The task: Exact transcription, pictures omitted: reproduce the listing below.
***** The input
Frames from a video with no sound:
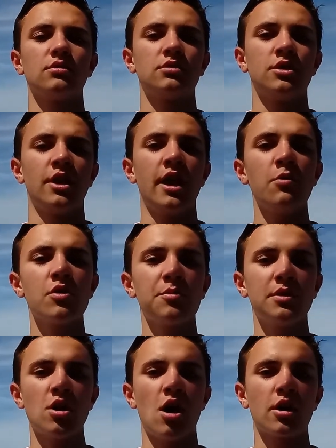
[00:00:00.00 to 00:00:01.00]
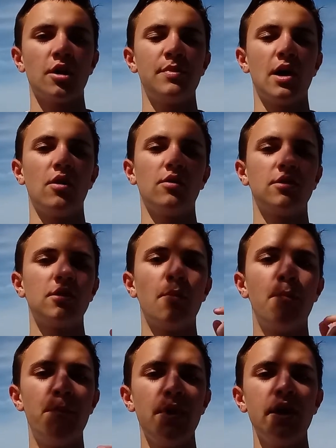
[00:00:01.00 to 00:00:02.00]
today we're going to be talking about the
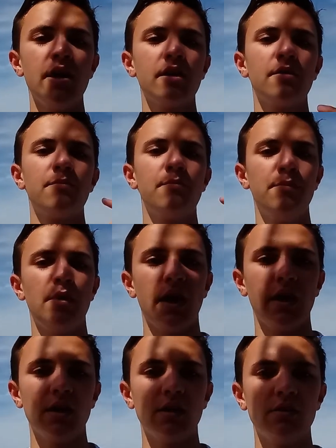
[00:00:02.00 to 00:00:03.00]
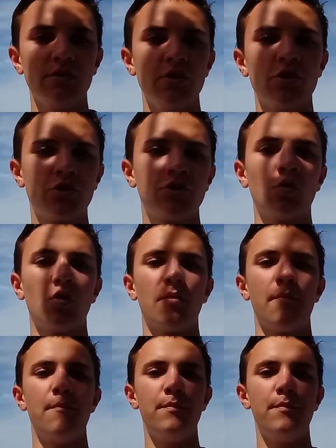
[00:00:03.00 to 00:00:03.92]
big bait near shore.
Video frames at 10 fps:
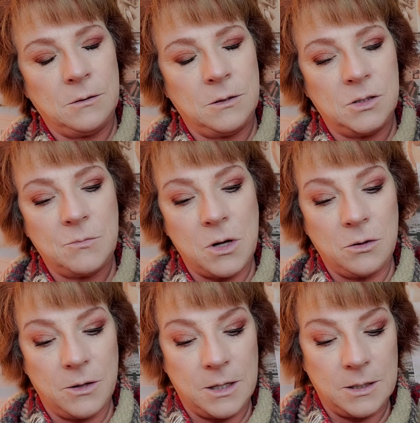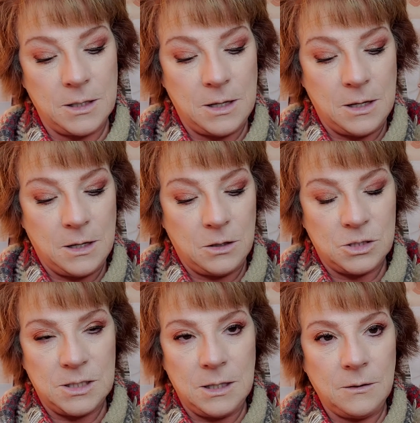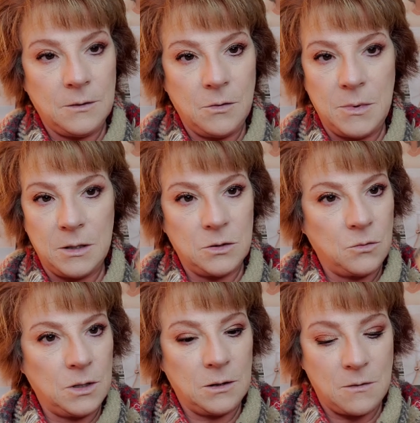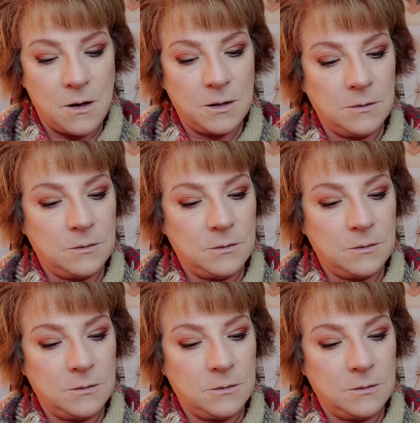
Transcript: the smaller end. Just need a little bit, don't need a lot.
**********
Written response:
Frames from a video with no sound:
[00:00:00.00 to 00:00:01.00]
[00:00:01.00 to 00:00:02.00]
today we're going to be talking about the
[00:00:02.00 to 00:00:03.00]
[00:00:03.00 to 00:00:03.92]
big bait near shore.
Video frames at 10 fps:
Transcript: the smaller end. Just need a little bit, don't need a lot.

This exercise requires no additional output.